Wasting gives the body a visibly gaunt, hollowed-out appearance. The face thins noticeably, cheekbones become more prominent, and muscles shrink. Before effective treatments were widely available, this dramatic physical change was one of the most visible markers of AIDS and contributed to the stigma surrounding the disease.

Swollen Lymph Nodes

Persistent, visibly swollen lymph nodes are a common physical sign. In medical terms, this is called persistent generalized lymphadenopathy: swollen nodes larger than 1 centimeter (roughly the size of a large pea), in two or more separate areas of the body, lasting longer than 3 months.
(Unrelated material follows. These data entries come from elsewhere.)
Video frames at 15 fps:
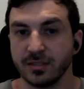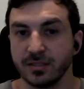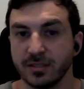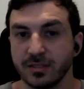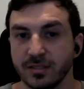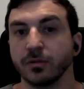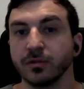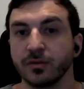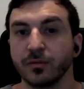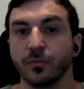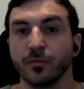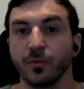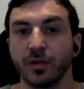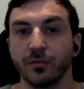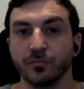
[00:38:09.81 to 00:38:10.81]
They sold the
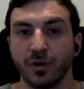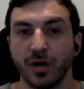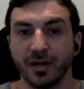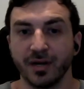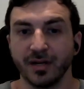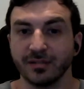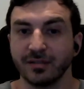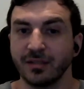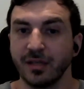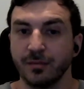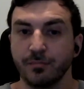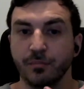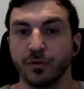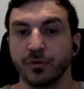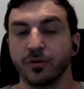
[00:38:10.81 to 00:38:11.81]
one product, they
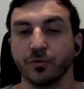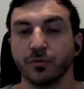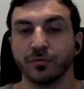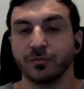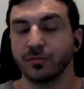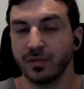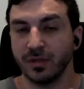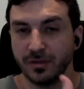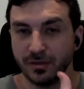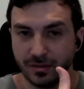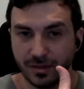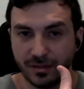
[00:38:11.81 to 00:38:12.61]
you know they,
The swelling typically shows up in the neck, armpits, and groin. The nodes are usually painless but can be noticeable enough to see or feel through the skin.

Breathing Problems From Lung Infections

While not a visible sign in the traditional sense, the physical toll of Pneumocystis pneumonia (PCP) is something you would notice in someone with AIDS. PCP is one of the most common life-threatening infections in people with severely weakened immune systems. Symptoms develop over days or weeks and include fever, a dry cough, difficulty breathing, chest pain, chills, and extreme fatigue. A person with PCP often appears visibly short of breath during basic activities like walking or talking.

Vision and Eye Changes

CMV retinitis is an eye infection that occurs almost exclusively in people with very low immune function. It can cause floaters, blind spots, blurred vision, reduced side vision, sensitivity to light, red eyes, and eye pain. The condition may start without obvious symptoms but progressively worsens. Left untreated, it leads to permanent vision loss. From the outside, the affected eye may appear red, and the person may squint, avoid bright light, or have trouble navigating spaces due to shrinking peripheral vision.
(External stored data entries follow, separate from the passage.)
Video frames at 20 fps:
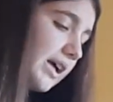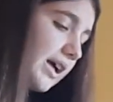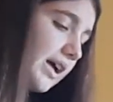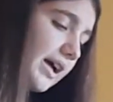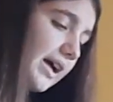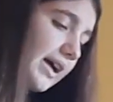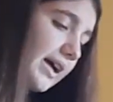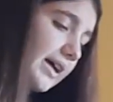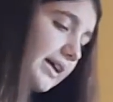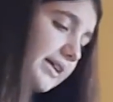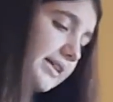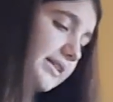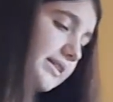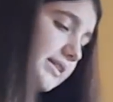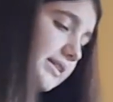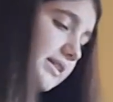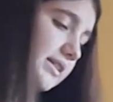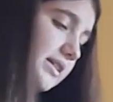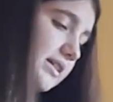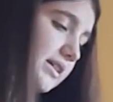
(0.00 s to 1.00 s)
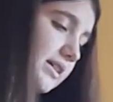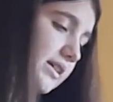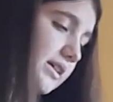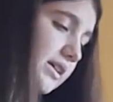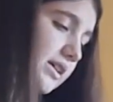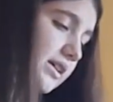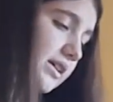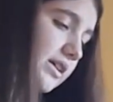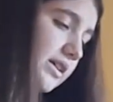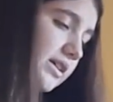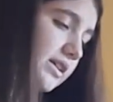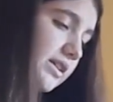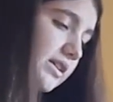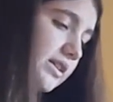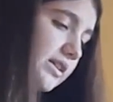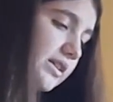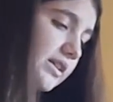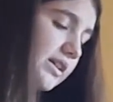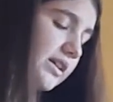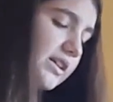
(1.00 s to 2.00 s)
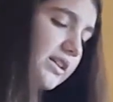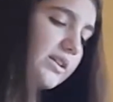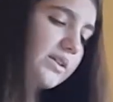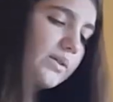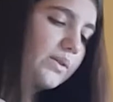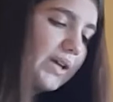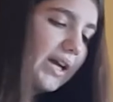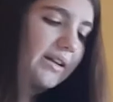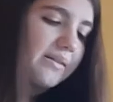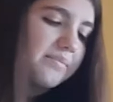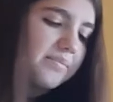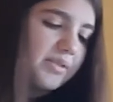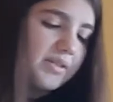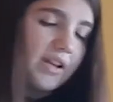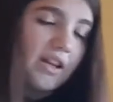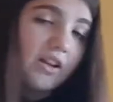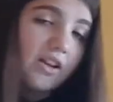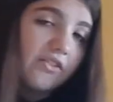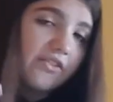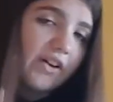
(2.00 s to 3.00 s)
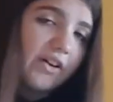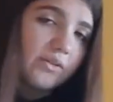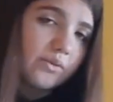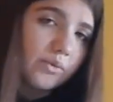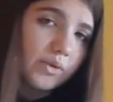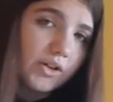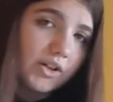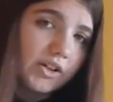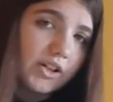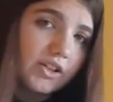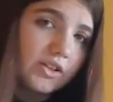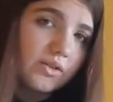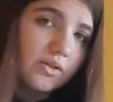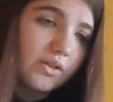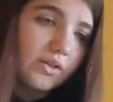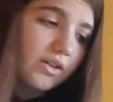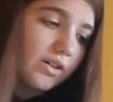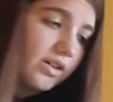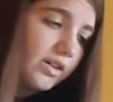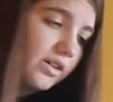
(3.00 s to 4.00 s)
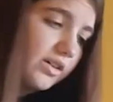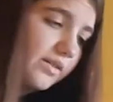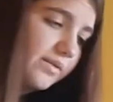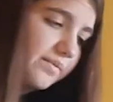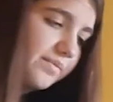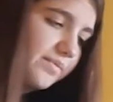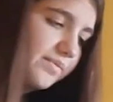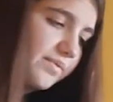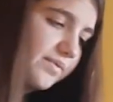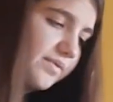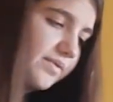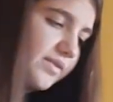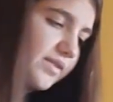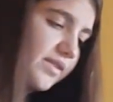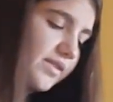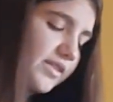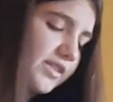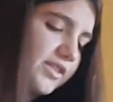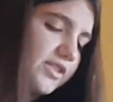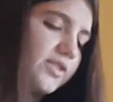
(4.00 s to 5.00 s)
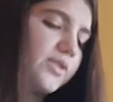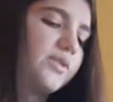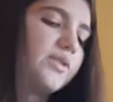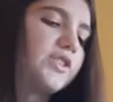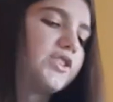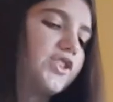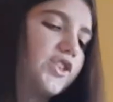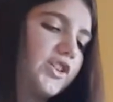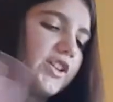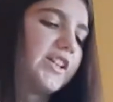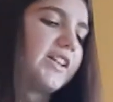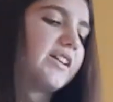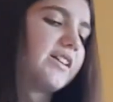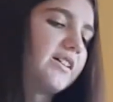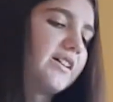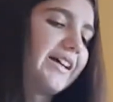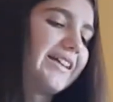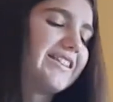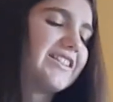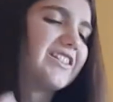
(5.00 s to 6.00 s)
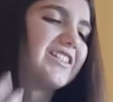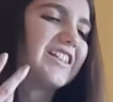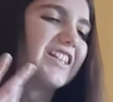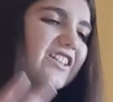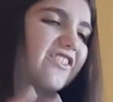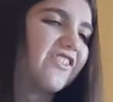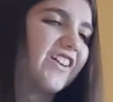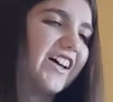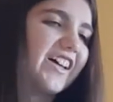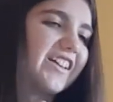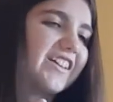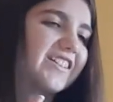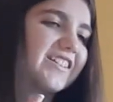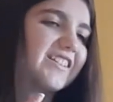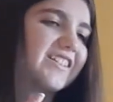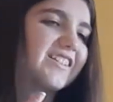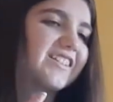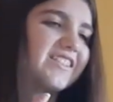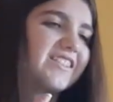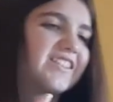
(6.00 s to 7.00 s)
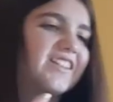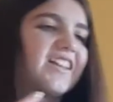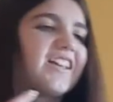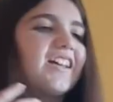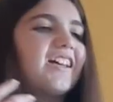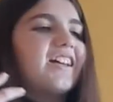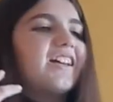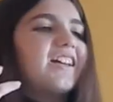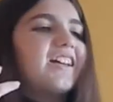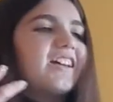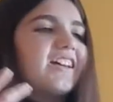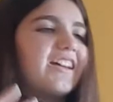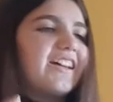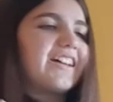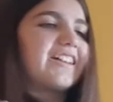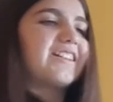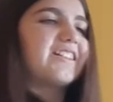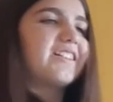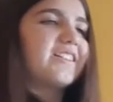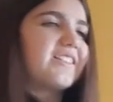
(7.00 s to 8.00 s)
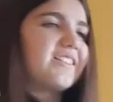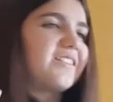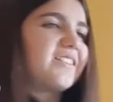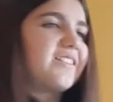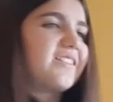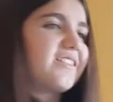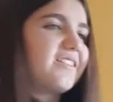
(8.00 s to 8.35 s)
And he knew he had put a lot of hard work into into turning and solidifying England's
Changes in Movement and Mental Clarity

In the later stages of AIDS, HIV can affect the brain directly. This causes a gradual loss of coordination, difficulty speaking clearly, slowed movements, and reduced fine motor skills, like trouble with buttons or writing. People may also show apathy or withdrawal from activities they used to enjoy. These changes develop slowly but become increasingly apparent to the people around them. The combination of declining mental sharpness and physical coordination can seriously reduce quality of life and independence.

How Quickly These Signs Develop

Without treatment, HIV typically takes about 10 years to progress to AIDS, though for some people it happens faster. The visible signs described above don’t all appear at once. They emerge as the immune system progressively weakens and different opportunistic infections take hold. Early HIV infection often has no visible signs at all, or causes only a brief flu-like illness. The dramatic physical changes associated with AIDS happen in the final stage, when immune defenses are critically low.

With modern antiretroviral treatment, most people living with HIV never develop AIDS and never show any of these physical signs. The visible manifestations of AIDS are largely preventable today, which is why early HIV testing and treatment are so effective at keeping people healthy. When someone does present with the signs described above, it typically means HIV went undiagnosed or untreated for years.